The evening’s Havdalah service brought that same idea into religious language. Graeme Gabriel, on the board of directors, reflected on the transition out of Shabbat by noting that while for some Jews it is a day of rest, for others it is “another day of scrambling and just trying to make it through.” Rabbi Avi Libman then offered his own deeply personal story. More than 20 years ago, while in rabbinical school, he was not sure he could afford to continue. A Hebrew Free Loan in that city allowed him to finish his studies. Without it, he said, he doubted he would be standing there as a rabbi that night.

For people who may want help but remain on the fence, Alison Prager had the simplest answer of the night. Ask. She stressed that everything the organization does is confidential and that funds are available to help. She made the donor argument just as plainly: one of HFLSD’s funds, she said, has already recycled more than 260%, proof that a contribution here keeps returning to work.

Selwyn Isakow put the problem more plainly. One of the hardest parts of the work, he said, is getting people in need to come forward in the first place. For readers who need help, he urged them to start at hflsd.org. In plain terms, HFLSD’s loans are available to Jewish San Diego households, people who work for local Jewish communal organizations, and some business applicants who partner with a Jewish San Diego resident.

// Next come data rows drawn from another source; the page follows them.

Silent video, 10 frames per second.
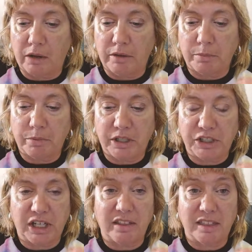I would
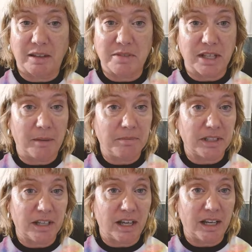appreciate a thumbs up
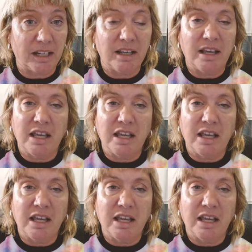tonight.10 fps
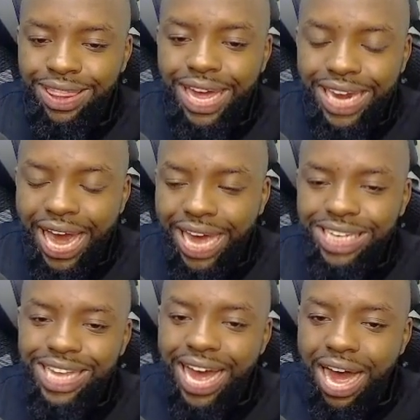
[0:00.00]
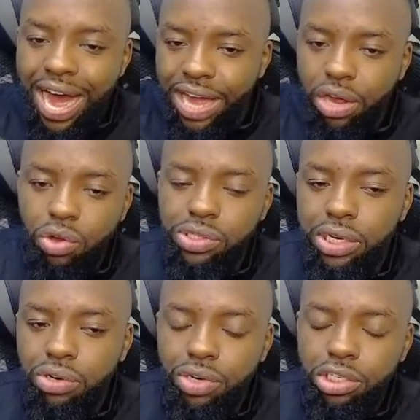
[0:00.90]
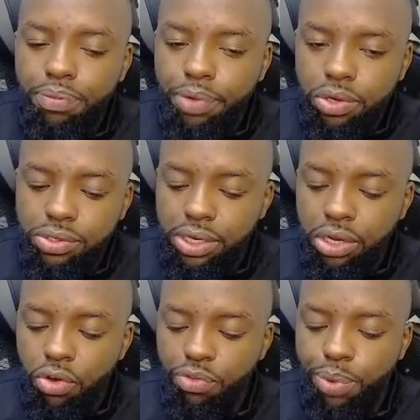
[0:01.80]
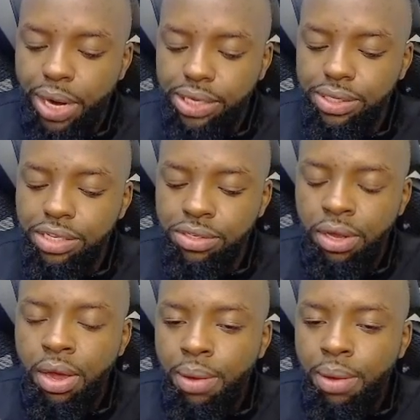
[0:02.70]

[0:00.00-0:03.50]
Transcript: that has a higher concentration, because think of price as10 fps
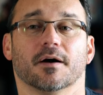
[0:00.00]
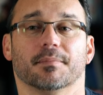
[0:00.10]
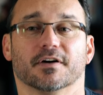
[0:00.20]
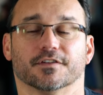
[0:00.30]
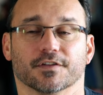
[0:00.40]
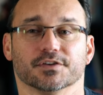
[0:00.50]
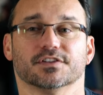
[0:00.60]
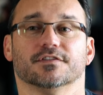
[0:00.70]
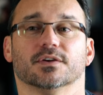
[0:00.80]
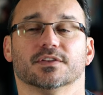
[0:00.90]
But for those
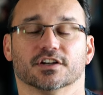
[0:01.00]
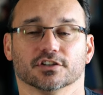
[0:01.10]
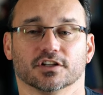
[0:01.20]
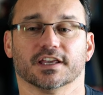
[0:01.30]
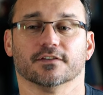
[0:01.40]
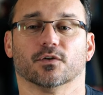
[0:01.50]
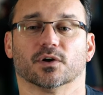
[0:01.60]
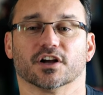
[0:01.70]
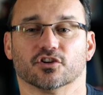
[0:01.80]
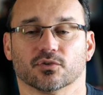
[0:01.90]
of you that are looking
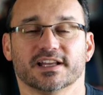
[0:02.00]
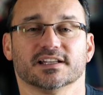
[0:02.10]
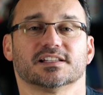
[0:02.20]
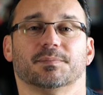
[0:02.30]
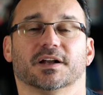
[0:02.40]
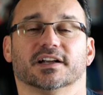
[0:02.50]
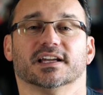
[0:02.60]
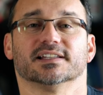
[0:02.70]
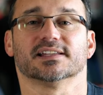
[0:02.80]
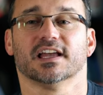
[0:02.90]
for a great
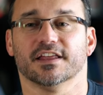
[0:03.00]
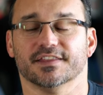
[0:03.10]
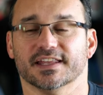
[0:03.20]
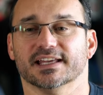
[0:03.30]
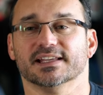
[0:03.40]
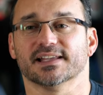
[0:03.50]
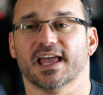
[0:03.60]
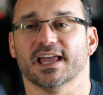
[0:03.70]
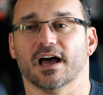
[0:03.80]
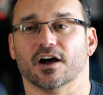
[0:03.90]
experience that is
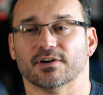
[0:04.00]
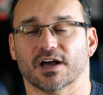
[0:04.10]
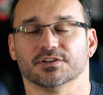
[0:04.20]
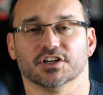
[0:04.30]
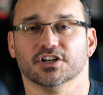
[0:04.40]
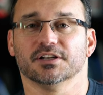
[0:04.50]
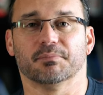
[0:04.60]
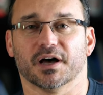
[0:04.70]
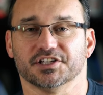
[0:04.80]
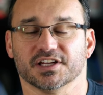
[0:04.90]
a around a good
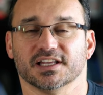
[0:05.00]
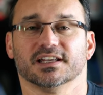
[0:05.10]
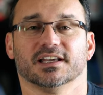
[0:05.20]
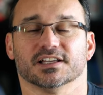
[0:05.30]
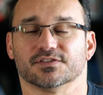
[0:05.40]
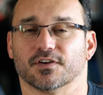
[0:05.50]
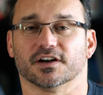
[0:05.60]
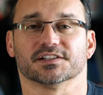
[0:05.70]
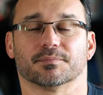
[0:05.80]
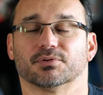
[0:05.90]
budget as far
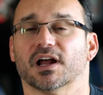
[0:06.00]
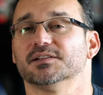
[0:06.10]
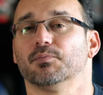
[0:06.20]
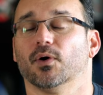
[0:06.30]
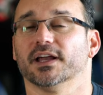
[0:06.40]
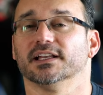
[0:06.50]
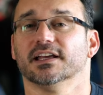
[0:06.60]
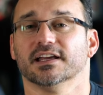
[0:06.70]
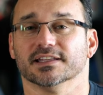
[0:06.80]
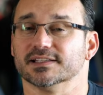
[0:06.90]
as the price point,
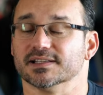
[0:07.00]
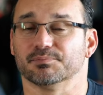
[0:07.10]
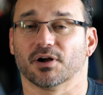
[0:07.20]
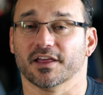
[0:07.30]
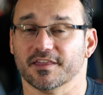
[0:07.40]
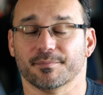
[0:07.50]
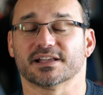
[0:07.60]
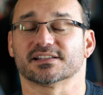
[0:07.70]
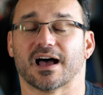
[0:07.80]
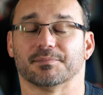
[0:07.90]
this is probably the
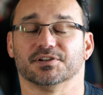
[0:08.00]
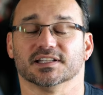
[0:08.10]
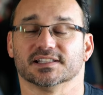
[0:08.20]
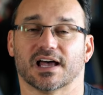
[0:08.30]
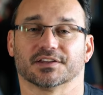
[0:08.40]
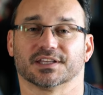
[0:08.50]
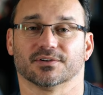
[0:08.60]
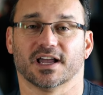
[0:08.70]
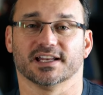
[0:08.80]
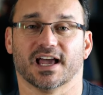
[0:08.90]
best option that's out there
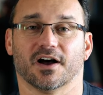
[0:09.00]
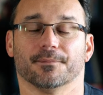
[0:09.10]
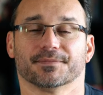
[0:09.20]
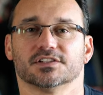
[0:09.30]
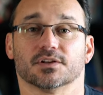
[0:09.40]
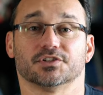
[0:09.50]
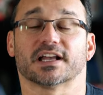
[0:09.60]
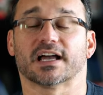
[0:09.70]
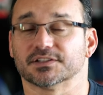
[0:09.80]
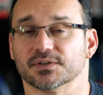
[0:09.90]
right now. So
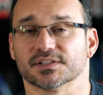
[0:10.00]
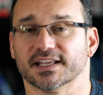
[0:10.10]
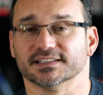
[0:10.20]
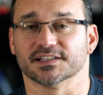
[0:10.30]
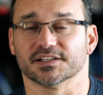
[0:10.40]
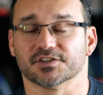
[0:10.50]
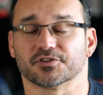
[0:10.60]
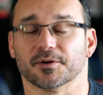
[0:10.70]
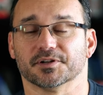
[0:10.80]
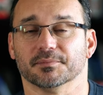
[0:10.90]
check out those links in the
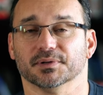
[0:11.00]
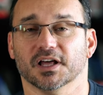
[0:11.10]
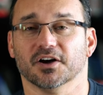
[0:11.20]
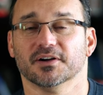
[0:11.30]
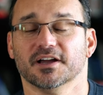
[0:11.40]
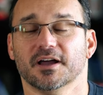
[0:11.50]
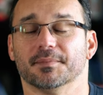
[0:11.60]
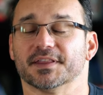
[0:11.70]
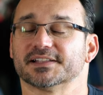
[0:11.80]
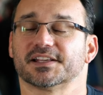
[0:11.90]
description below.
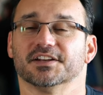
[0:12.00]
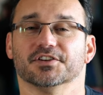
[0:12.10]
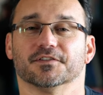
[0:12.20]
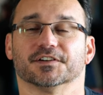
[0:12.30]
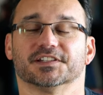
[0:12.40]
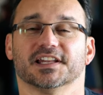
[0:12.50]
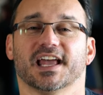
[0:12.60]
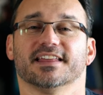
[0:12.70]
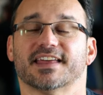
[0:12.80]
But that's going to do it for today.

Readers whose needs are broader or who are not in a position to repay a loan can turn to kindnesssd.org. “There’s someone that wants to help you,” Isakow said. Not everyone is in the same position, he said, and Jews have an obligation to help one another. Even people who cannot donate, volunteer, or offer professional expertise can still do something meaningful. “Every day think of one unexpected act of kindness that you can do for someone else,” he said, “and it could change their lives.”

Walking out of the room, I kept thinking about how rare it is to attend an event where so many people so plainly and sincerely care about doing good.

*
Shor M. Masori is a freelance writer based in San Diego.